Moogsoft Docs

Tempus

Tempus is the time-based algorithm in Moogsoft AIOps which clusters alerts into Situations based on the similarity of their timestamps.

The underlying premise of Tempus is that when things go wrong, they go wrong together. For example, if a core element of your network infrastructure such as a switch fails and disconnects then it affects a lot of other interconnected elements and send events at a similar time.

Tempus uses the Jaccard index to calculate the similarity of different alerts. It also uses community detection methods to identify which alerts with similar arrival patterns it should cluster into Situations.

As Tempus is time-based, you should not be use it to detect events relating to the slow or gradual degradation of a service from disks filling up or CPU usage.

Note

One advantage of Tempus is it only uses event timestamps for clustering so no alert enrichment is required.

Time-based Clustering

AIOps applies Tempus incrementally to alerts as it ingests them so that it can create Situations in real-time .

The diagrams below show how Tempus sorts and the groups alerts with similar timestamps into Situations:

Raw alerts from either the AlertBuilder or Alert Rules Engine arrive over a period of time.

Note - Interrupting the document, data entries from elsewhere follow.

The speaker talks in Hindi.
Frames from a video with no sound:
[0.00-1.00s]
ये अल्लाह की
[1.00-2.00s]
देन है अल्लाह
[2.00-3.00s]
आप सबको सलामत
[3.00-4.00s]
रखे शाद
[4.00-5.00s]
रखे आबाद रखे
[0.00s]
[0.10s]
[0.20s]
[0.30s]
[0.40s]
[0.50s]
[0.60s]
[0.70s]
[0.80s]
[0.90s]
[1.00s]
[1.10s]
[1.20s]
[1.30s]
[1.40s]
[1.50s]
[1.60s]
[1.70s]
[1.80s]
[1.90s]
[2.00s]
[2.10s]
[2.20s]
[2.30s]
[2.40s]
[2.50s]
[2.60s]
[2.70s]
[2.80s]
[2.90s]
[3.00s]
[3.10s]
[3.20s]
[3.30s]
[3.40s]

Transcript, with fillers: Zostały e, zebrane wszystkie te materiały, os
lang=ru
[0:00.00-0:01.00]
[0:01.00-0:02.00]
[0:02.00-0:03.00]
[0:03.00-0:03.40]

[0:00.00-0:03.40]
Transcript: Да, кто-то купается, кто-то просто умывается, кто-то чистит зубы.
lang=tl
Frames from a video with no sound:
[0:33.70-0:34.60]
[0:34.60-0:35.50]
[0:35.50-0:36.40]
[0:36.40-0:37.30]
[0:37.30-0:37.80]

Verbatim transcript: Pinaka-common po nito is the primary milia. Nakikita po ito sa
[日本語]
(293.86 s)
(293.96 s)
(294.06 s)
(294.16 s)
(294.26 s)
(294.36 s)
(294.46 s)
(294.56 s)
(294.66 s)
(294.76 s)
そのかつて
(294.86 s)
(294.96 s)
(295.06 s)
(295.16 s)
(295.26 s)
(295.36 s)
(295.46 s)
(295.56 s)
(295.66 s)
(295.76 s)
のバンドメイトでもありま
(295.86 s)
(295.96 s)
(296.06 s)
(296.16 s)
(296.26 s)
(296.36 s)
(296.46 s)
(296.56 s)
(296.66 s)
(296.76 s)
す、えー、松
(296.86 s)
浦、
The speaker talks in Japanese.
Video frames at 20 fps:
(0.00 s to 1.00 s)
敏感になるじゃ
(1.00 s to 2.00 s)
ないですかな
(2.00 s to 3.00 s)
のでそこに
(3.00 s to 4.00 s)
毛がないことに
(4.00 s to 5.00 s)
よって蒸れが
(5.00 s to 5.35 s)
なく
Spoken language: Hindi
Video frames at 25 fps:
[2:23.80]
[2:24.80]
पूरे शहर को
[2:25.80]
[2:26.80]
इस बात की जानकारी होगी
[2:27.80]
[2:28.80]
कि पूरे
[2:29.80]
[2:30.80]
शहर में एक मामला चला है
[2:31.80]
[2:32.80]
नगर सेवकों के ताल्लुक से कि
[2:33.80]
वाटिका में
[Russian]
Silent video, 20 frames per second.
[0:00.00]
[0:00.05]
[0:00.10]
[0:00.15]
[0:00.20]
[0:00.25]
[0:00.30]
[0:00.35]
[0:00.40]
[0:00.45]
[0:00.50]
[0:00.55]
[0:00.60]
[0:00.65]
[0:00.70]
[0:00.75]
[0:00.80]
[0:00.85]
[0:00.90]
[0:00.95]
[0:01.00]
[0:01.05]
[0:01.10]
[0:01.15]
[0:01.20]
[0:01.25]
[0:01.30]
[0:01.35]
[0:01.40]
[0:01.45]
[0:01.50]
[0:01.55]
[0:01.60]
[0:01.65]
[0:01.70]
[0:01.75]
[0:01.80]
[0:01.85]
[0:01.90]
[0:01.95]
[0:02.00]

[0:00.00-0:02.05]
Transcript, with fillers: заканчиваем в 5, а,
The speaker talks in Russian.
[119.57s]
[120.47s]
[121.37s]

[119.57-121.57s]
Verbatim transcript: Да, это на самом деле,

These are shown as gray dots in the diagram below:

Tempus identifies and sorts which alerts have similar arrival patterns:

Alerts with similar arrival patterns are clustered into Situations:

Configure Tempus

Tempus is configured and tuned using parameters in moog_farmd.conf . The Moolet parameters configure general information about each Sigaliser. The Output parameters control where the output processed by Tempus originates from . The Trigger and Sigalising parameters control the Sigaliser execution and duration.

Moolet Parameters

The parameters that relate to the Tempus Moolet are as follows:

run_on_startup : Determines whether Tempus runs when Moogsoft AIOps starts. If enabled, Tempus captures all alerts from the moment the system starts, without you having to configure or start it manually.

Type : Boolean
Default : false

persist_state : Enables Tempus to save its state for High Availability systems so if a failover occurs, the second moogfarmd can continue from the same point.

Type : Boolean
Default : false

metric_path_moolet : Determines whether Tempus is factored into the Event Processing metric for Self Monitoring or not.

Type : Boolean
Default : false

description : Describes the Situation produced by the Sigaliser.

Type : String
Default : A Tempus (a.k.a. Sigaliser V2) Situation

The default Tempus parameters are as follows:

    name              : "Tempus",
    classname         : "com.moogsoft.farmd.moolet.tempus.CTempus",
    run_on_startup    : false,
    persist_state     : false,
    metric_path_moolet   : true,
    #process_output_of : "AlertRulesEngine",
    process_output_of : "AlertBuilder"
    description       : "A Tempus (a.k.a. Sigaliser V2) Situation",

Note

name and classname are hardcoded and should not be changed.

Output Parameters

These parameters control the output processed by the Sigaliser:

process_output_of : Defines the source of the alerts that Tempus processes. By default, the Sigaliser connects directly to the Alert Builder and Alert Rules Engine is only being used if automations are desired prior to Situation resolution.

Type : List
One of: AlertBuilder, AlertRulesEngine, MaintenanceWindowManager, EmptyMoolet
Default : AlertBuilder

entropy_threshold : Sets the minimum entropy value for an alert to be clustered into a Situation. Tempus does not include any alerts with an entropy value below the threshold in Situations. Set to a value between 0.0 and 1.0. The default of 0.0 means all alerts are processed.

Type : Integer
Default : 0.0

The default output parameters are as follows:

    # process_output_of : "AlertRulesEngine",
    process_output_of : "AlertBuilder"
    description       : "A Tempus (a.k.a. Sigaliser V2) Situation",
 
    # Algorithm
    entropy_threshold : 0.0,

Trigger and Sigalising Window Parameters

The execution and duration of Tempus is controlled by the trigger, window and bucket parameters:

  • The sig_interval trigger determines when Tempus starts to run
  • The window is the total span of time in seconds in which Alerts will be analyzed each time Tempus runs
  • Time buckets are small five-second subdivisions of the window in which the Alerts are captured.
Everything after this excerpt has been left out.